» Work instructions
A copy of the listing below is needed, exact in every line and without images.
────────────────
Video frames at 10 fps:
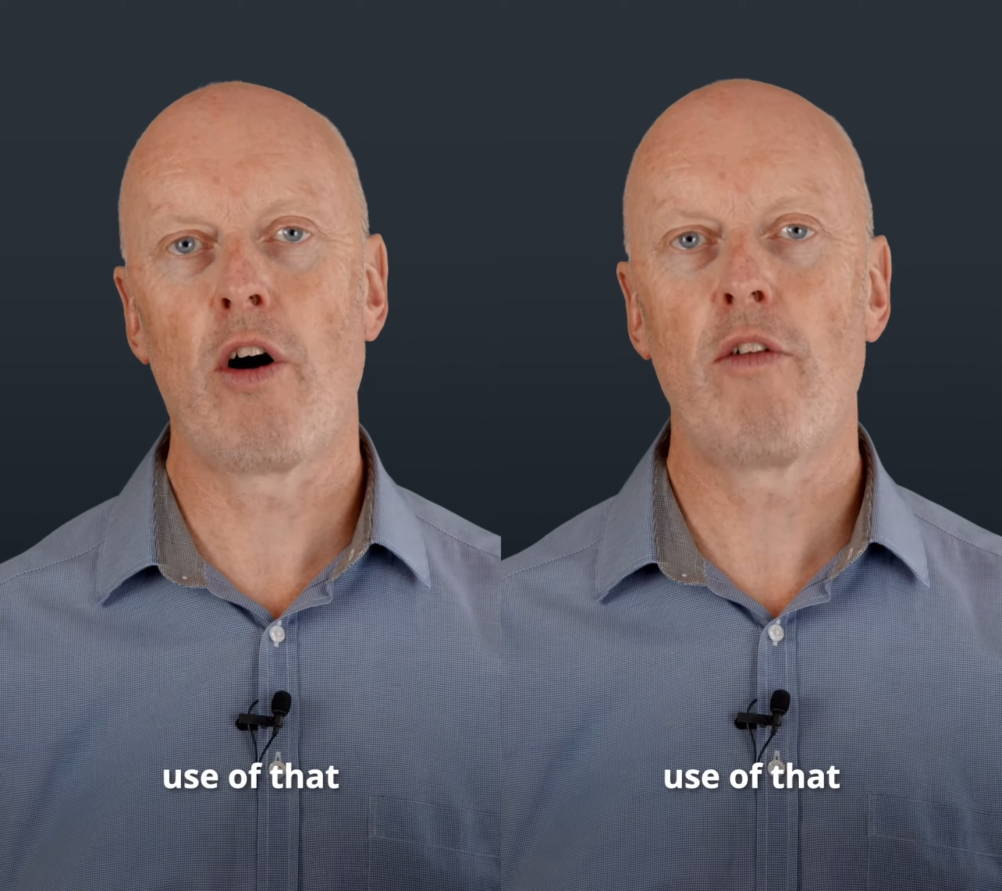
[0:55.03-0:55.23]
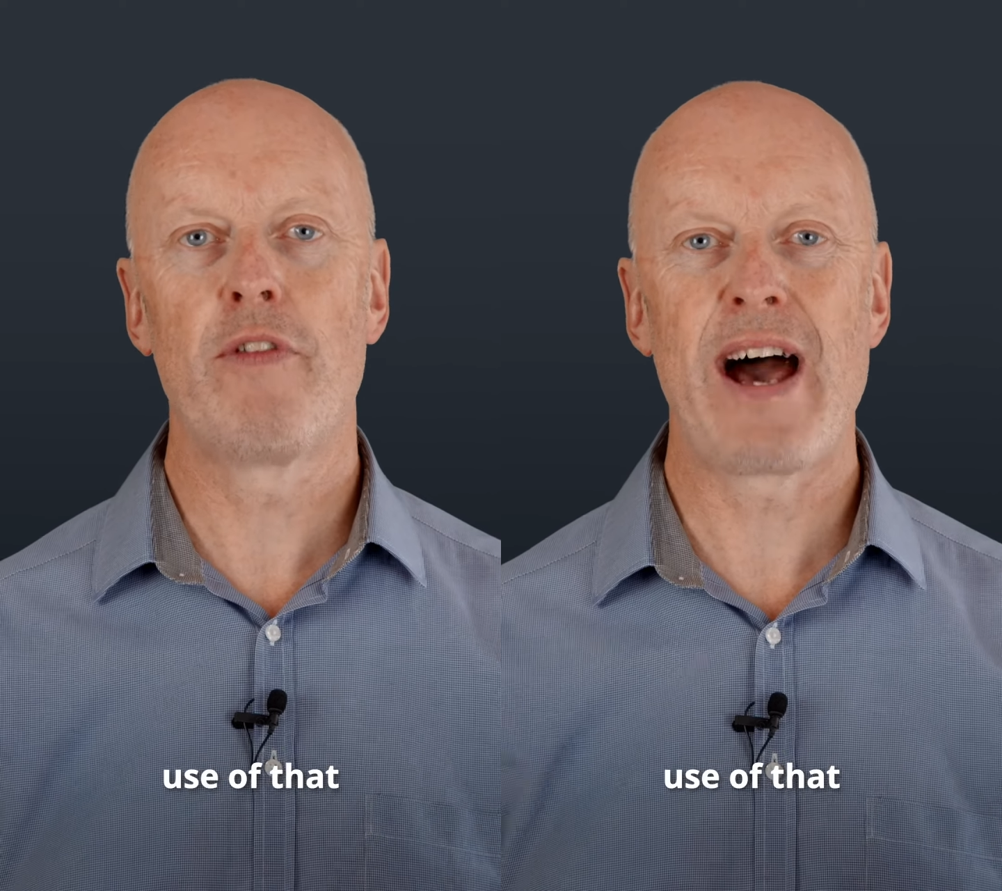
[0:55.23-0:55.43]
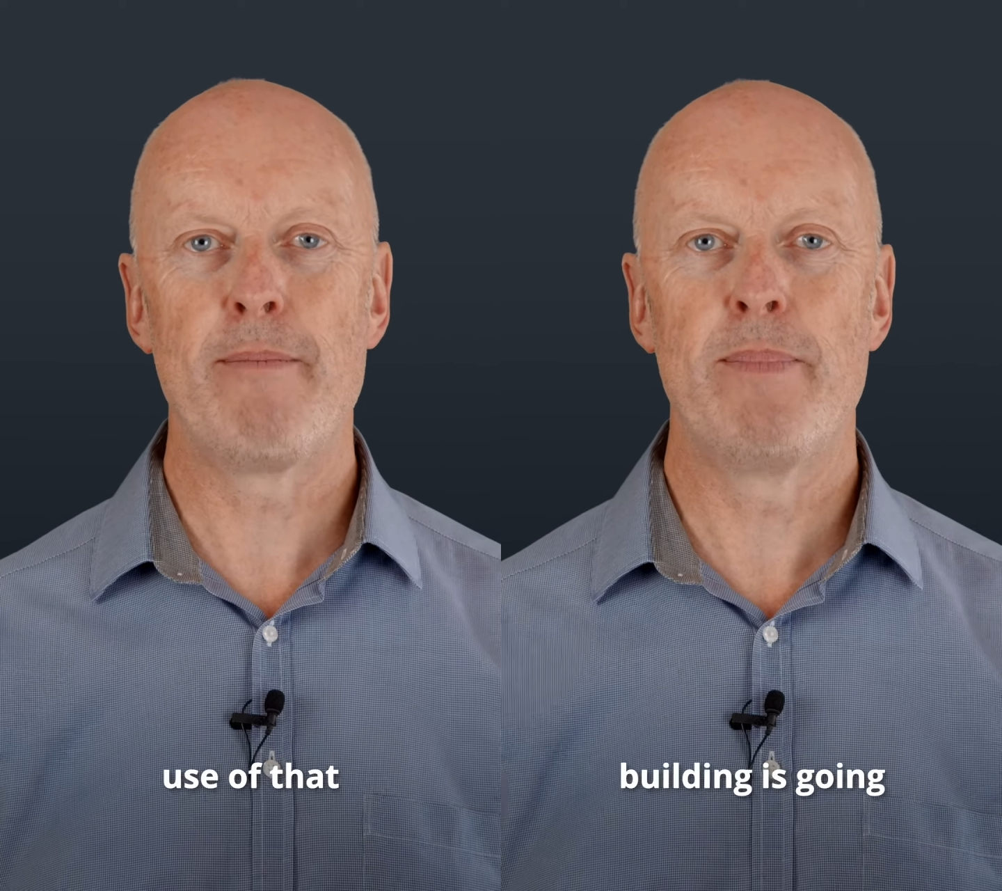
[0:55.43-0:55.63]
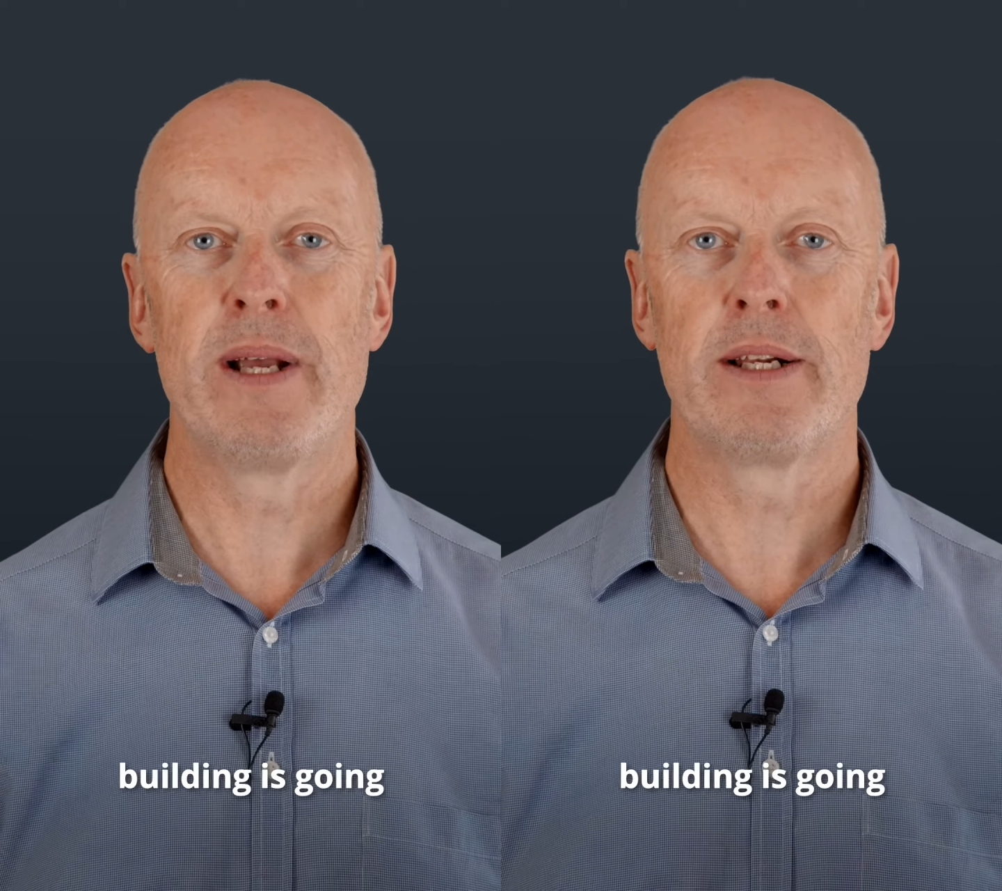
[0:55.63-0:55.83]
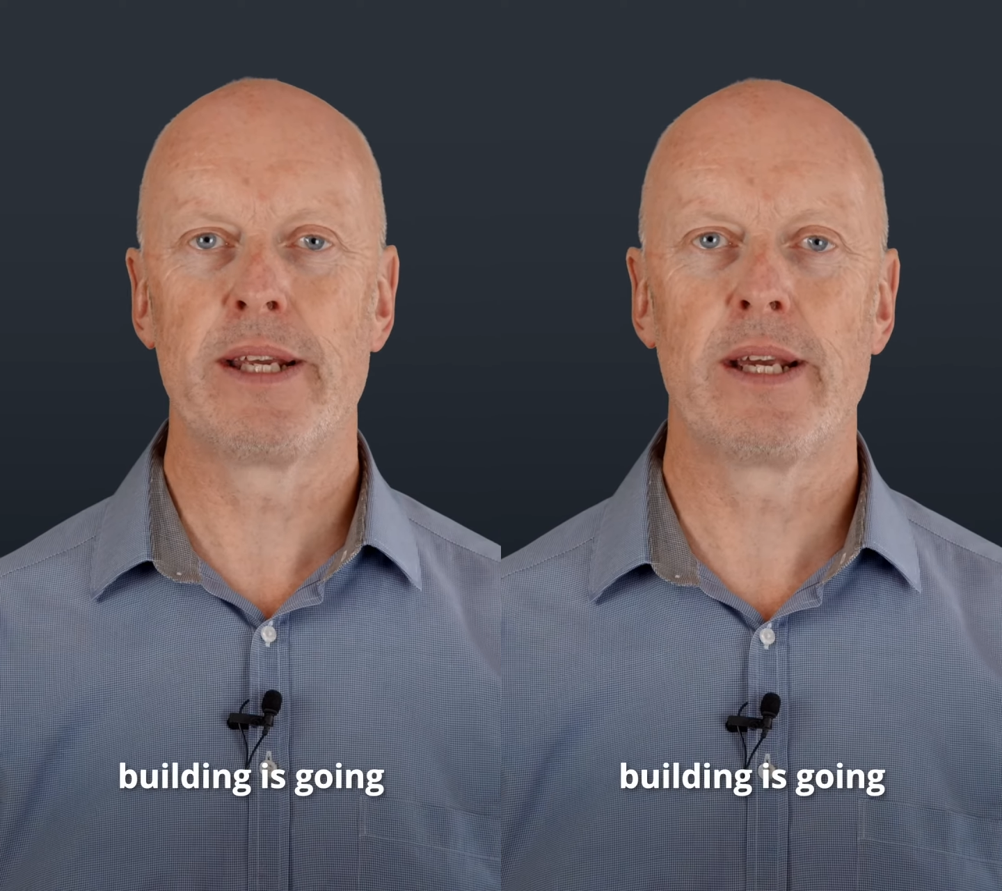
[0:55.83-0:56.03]
of that
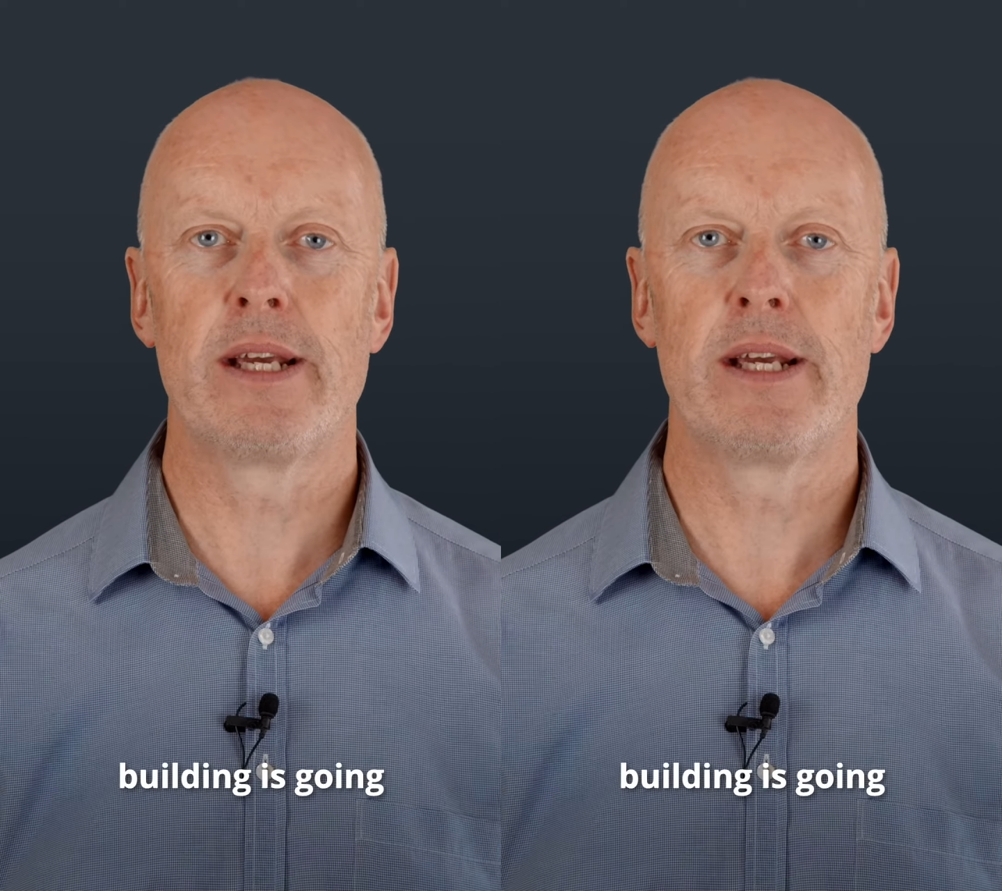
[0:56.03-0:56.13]
building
────────────────
» Solution
Video frames at 10 fps:
[0:55.03-0:55.23]
[0:55.23-0:55.43]
[0:55.43-0:55.63]
[0:55.63-0:55.83]
[0:55.83-0:56.03]
of that
[0:56.03-0:56.13]
building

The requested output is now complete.